→ **Stored items**

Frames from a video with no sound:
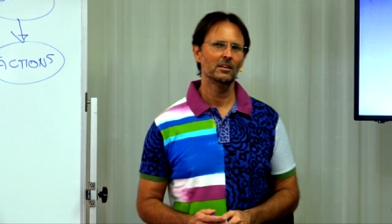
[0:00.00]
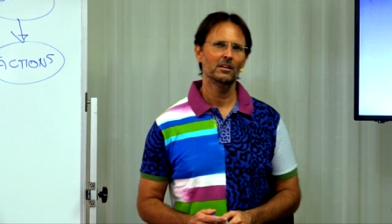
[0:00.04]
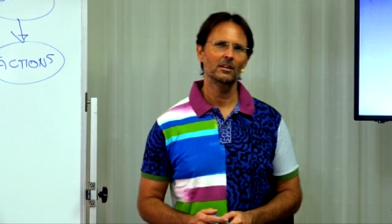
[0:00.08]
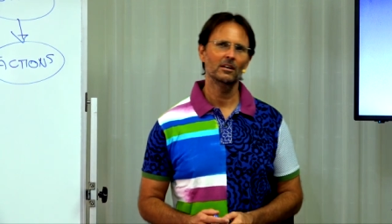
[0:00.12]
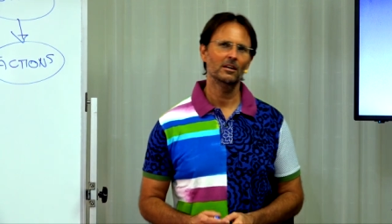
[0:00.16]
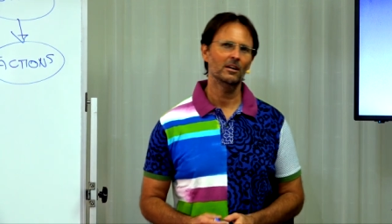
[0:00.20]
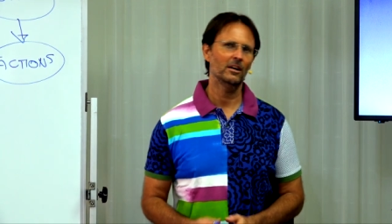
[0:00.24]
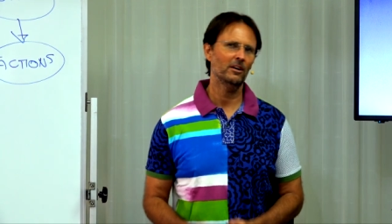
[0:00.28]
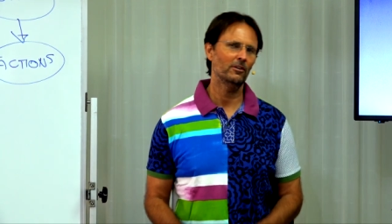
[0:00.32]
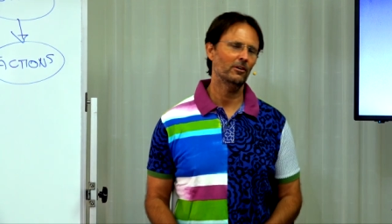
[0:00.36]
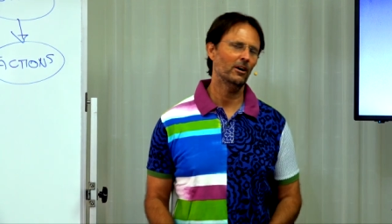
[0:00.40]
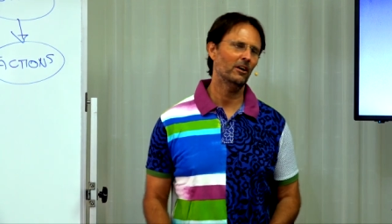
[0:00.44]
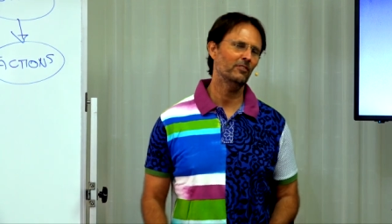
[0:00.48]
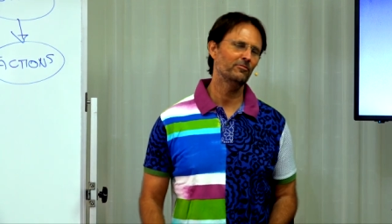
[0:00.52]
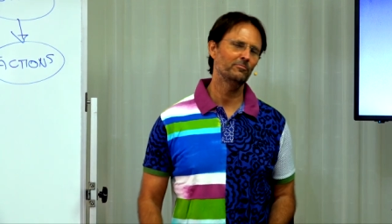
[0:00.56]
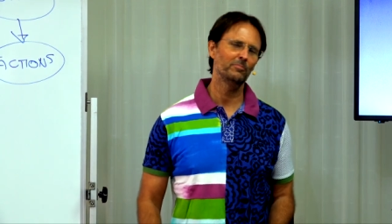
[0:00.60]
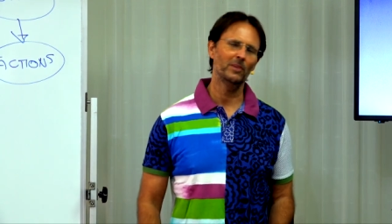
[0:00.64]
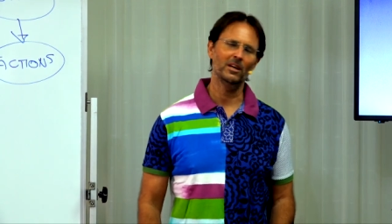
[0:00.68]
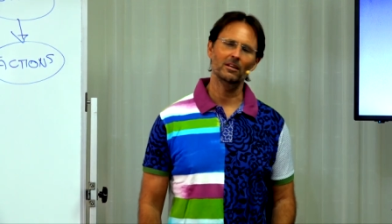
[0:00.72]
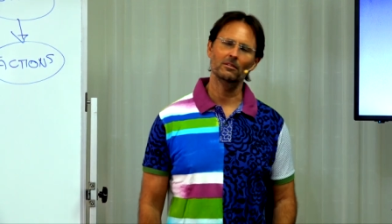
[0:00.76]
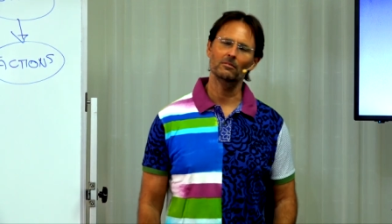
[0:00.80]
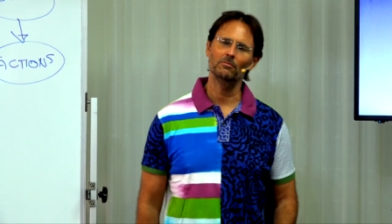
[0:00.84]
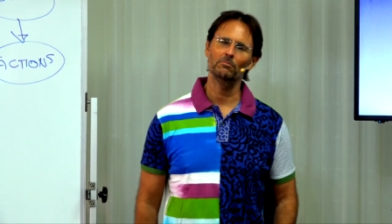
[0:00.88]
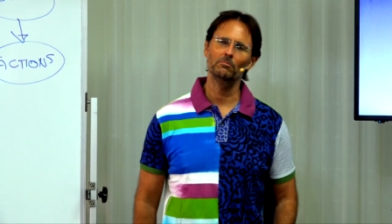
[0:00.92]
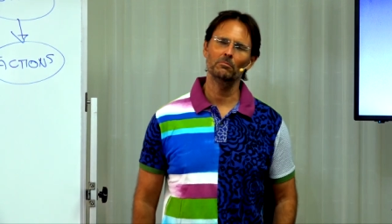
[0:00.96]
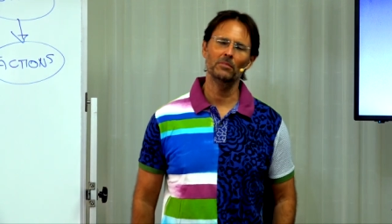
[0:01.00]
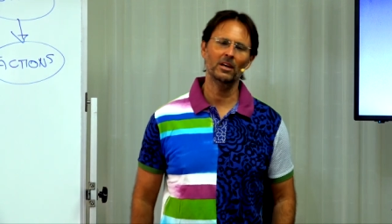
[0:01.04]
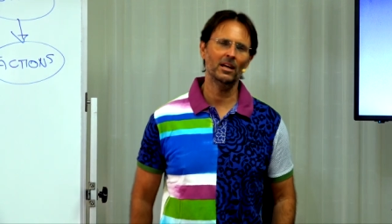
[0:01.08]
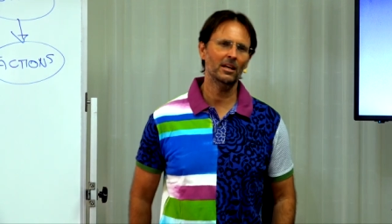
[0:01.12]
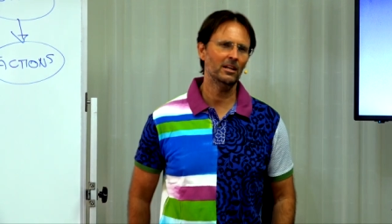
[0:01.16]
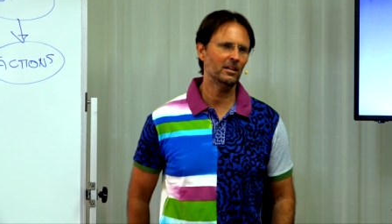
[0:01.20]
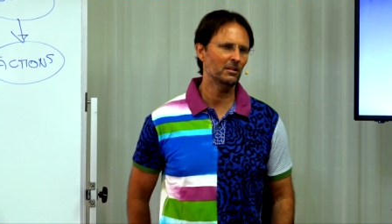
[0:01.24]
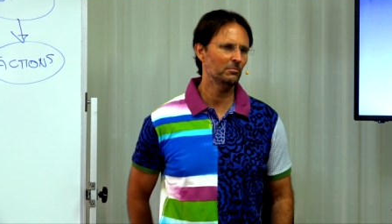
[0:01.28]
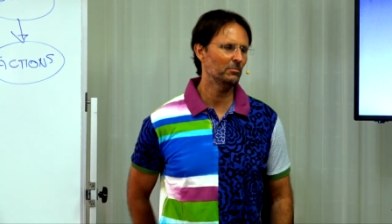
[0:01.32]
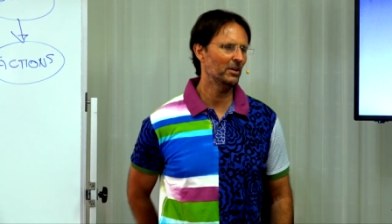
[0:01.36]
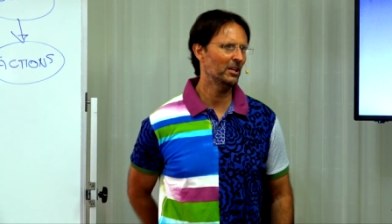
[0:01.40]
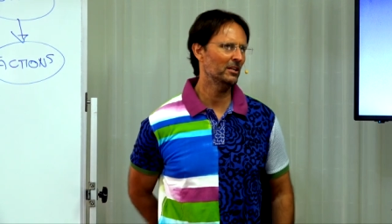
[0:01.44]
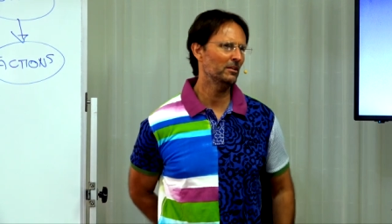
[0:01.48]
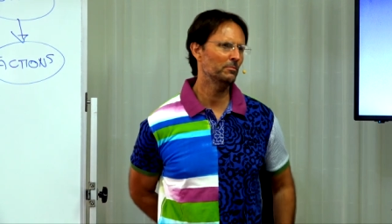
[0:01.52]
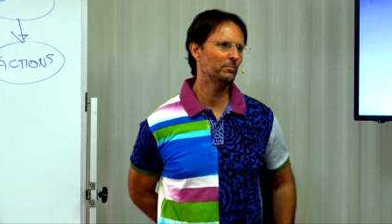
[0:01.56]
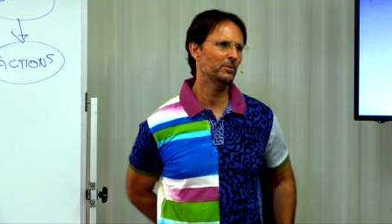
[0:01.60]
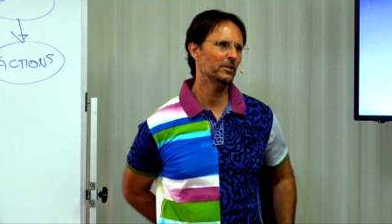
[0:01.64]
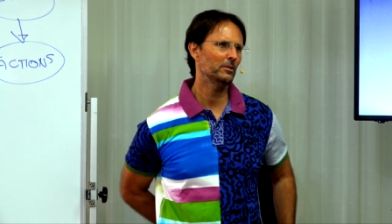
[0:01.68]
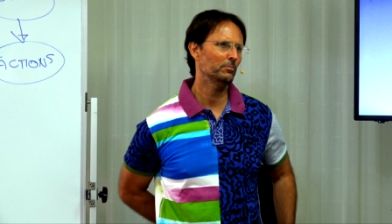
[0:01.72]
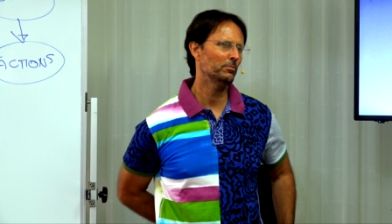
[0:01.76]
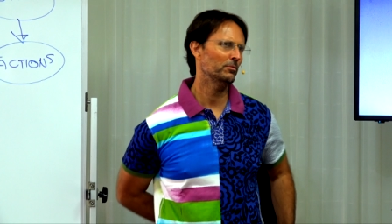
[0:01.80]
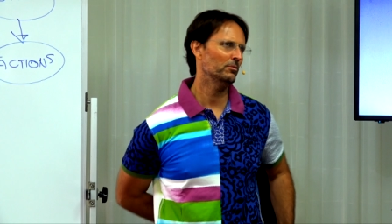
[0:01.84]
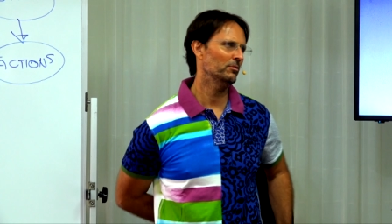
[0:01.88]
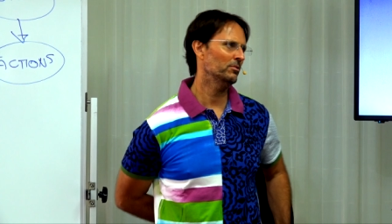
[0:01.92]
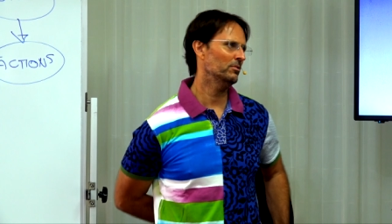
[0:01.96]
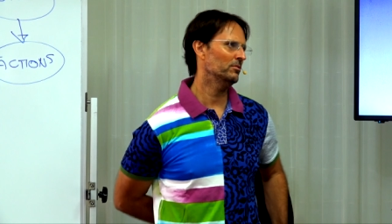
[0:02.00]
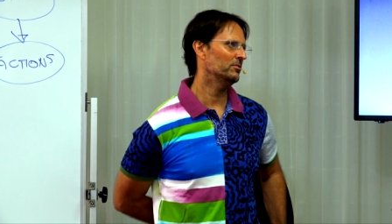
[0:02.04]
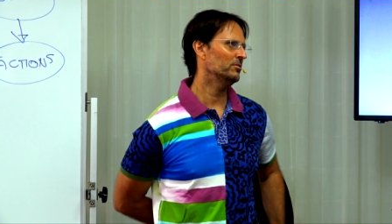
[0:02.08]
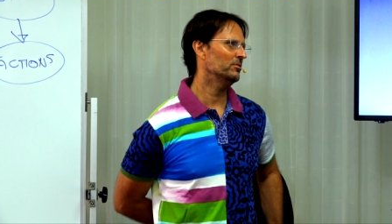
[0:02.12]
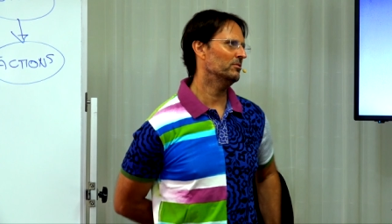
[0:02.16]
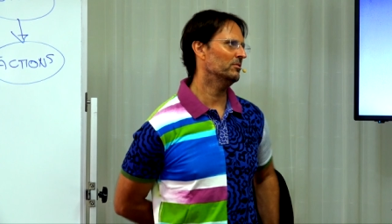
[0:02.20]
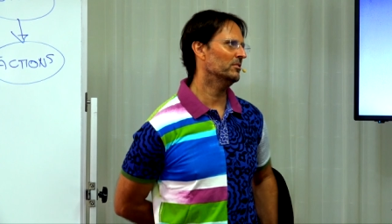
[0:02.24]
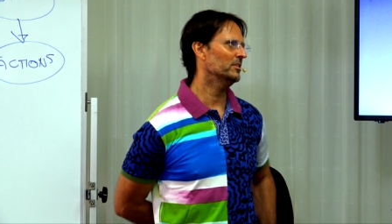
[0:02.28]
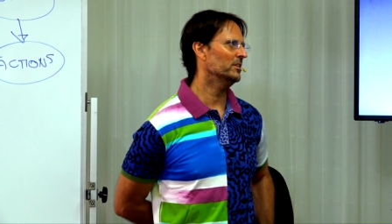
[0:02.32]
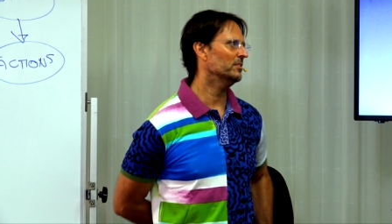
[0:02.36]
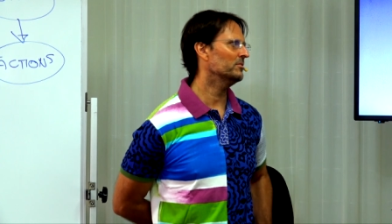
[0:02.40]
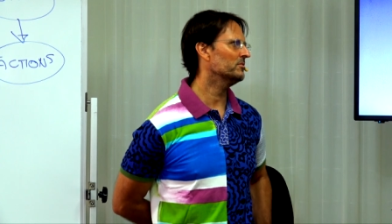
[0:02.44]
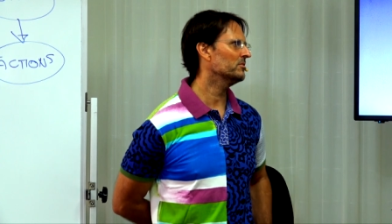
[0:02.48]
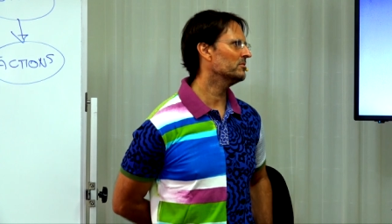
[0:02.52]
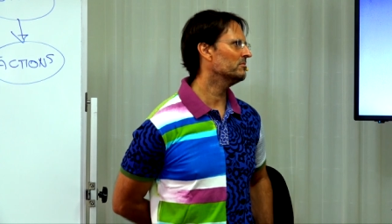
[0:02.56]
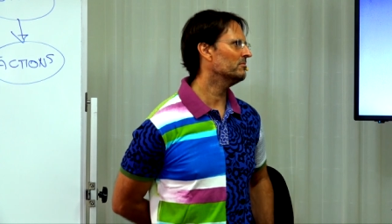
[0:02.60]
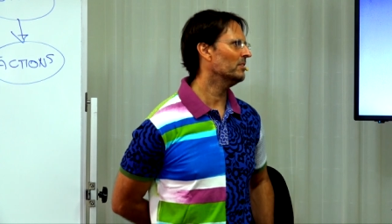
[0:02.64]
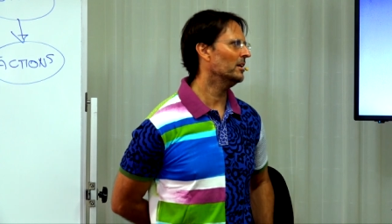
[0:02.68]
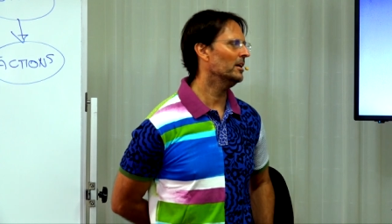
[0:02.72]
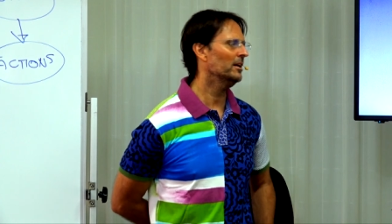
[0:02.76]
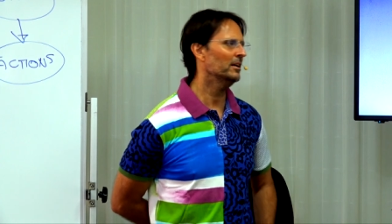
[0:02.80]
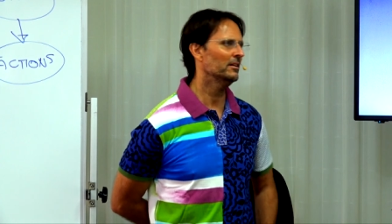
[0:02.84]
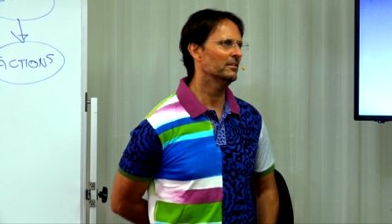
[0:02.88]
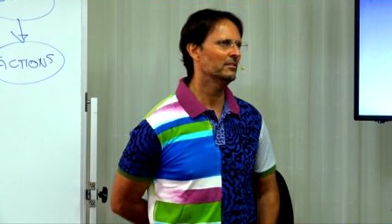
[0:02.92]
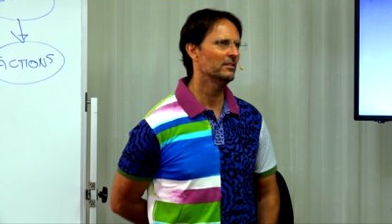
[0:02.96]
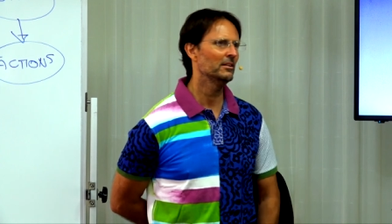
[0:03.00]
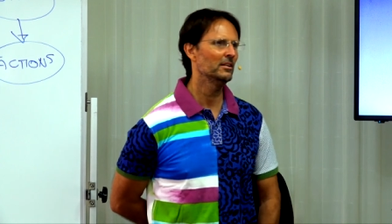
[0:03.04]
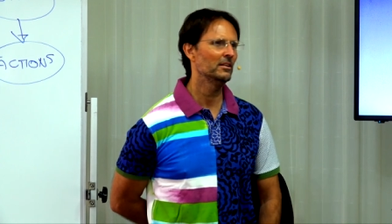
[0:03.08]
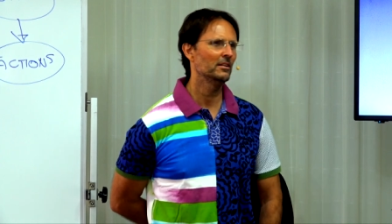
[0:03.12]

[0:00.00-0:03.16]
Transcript: Oh, I've met many, many people who do this, right?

→ **EXERCISE AIM**
Return every entry above word for word, leaving pictures out.

→ **COMPLETED EXERCISE**
Frames from a video with no sound:
[0:00.00]
[0:00.04]
[0:00.08]
[0:00.12]
[0:00.16]
[0:00.20]
[0:00.24]
[0:00.28]
[0:00.32]
[0:00.36]
[0:00.40]
[0:00.44]
[0:00.48]
[0:00.52]
[0:00.56]
[0:00.60]
[0:00.64]
[0:00.68]
[0:00.72]
[0:00.76]
[0:00.80]
[0:00.84]
[0:00.88]
[0:00.92]
[0:00.96]
[0:01.00]
[0:01.04]
[0:01.08]
[0:01.12]
[0:01.16]
[0:01.20]
[0:01.24]
[0:01.28]
[0:01.32]
[0:01.36]
[0:01.40]
[0:01.44]
[0:01.48]
[0:01.52]
[0:01.56]
[0:01.60]
[0:01.64]
[0:01.68]
[0:01.72]
[0:01.76]
[0:01.80]
[0:01.84]
[0:01.88]
[0:01.92]
[0:01.96]
[0:02.00]
[0:02.04]
[0:02.08]
[0:02.12]
[0:02.16]
[0:02.20]
[0:02.24]
[0:02.28]
[0:02.32]
[0:02.36]
[0:02.40]
[0:02.44]
[0:02.48]
[0:02.52]
[0:02.56]
[0:02.60]
[0:02.64]
[0:02.68]
[0:02.72]
[0:02.76]
[0:02.80]
[0:02.84]
[0:02.88]
[0:02.92]
[0:02.96]
[0:03.00]
[0:03.04]
[0:03.08]
[0:03.12]

[0:00.00-0:03.16]
Transcript: Oh, I've met many, many people who do this, right?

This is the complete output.